● **DATA LISTING**
####

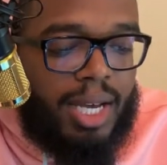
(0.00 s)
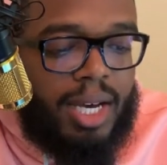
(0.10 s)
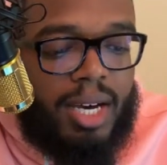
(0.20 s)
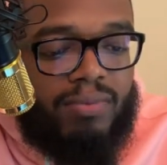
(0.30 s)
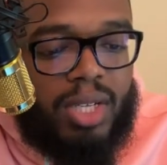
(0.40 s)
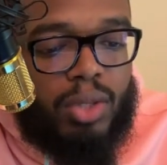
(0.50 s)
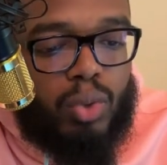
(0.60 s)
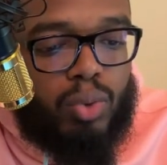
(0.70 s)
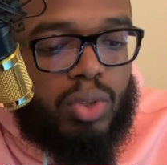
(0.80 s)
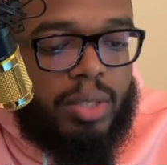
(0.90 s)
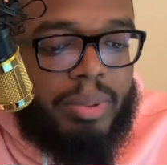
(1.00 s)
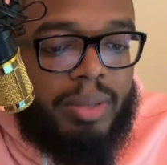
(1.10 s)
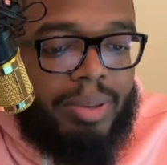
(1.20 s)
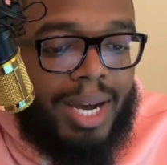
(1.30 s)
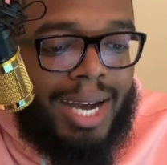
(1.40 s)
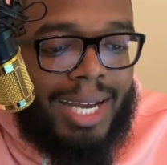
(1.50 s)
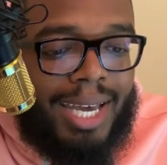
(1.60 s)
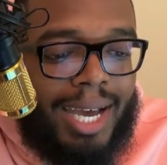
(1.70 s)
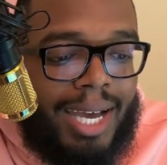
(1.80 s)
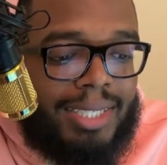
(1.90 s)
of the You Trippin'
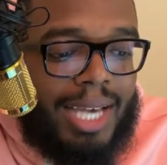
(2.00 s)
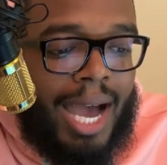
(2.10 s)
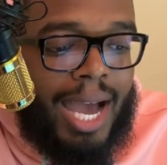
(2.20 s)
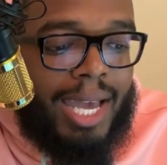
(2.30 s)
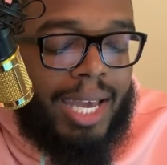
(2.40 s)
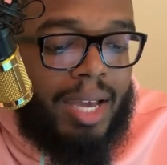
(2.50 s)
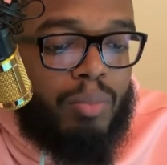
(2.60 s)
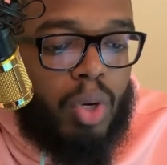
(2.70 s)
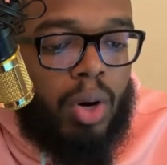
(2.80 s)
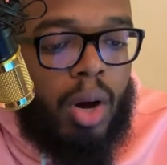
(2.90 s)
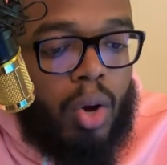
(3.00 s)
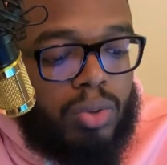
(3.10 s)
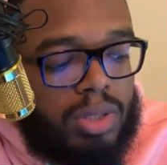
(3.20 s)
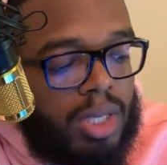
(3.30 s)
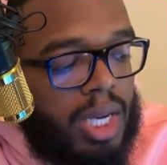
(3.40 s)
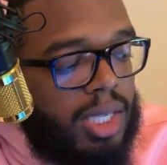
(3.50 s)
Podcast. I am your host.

####

● **EXERCISE GOAL**
Set down all of the entries exactly. Leave the pictures out.

● **RESULT OF THIS TASK**
(0.00 s)
(0.10 s)
(0.20 s)
(0.30 s)
(0.40 s)
(0.50 s)
(0.60 s)
(0.70 s)
(0.80 s)
(0.90 s)
(1.00 s)
(1.10 s)
(1.20 s)
(1.30 s)
(1.40 s)
(1.50 s)
(1.60 s)
(1.70 s)
(1.80 s)
(1.90 s)
of the You Trippin'
(2.00 s)
(2.10 s)
(2.20 s)
(2.30 s)
(2.40 s)
(2.50 s)
(2.60 s)
(2.70 s)
(2.80 s)
(2.90 s)
(3.00 s)
(3.10 s)
(3.20 s)
(3.30 s)
(3.40 s)
(3.50 s)
Podcast. I am your host.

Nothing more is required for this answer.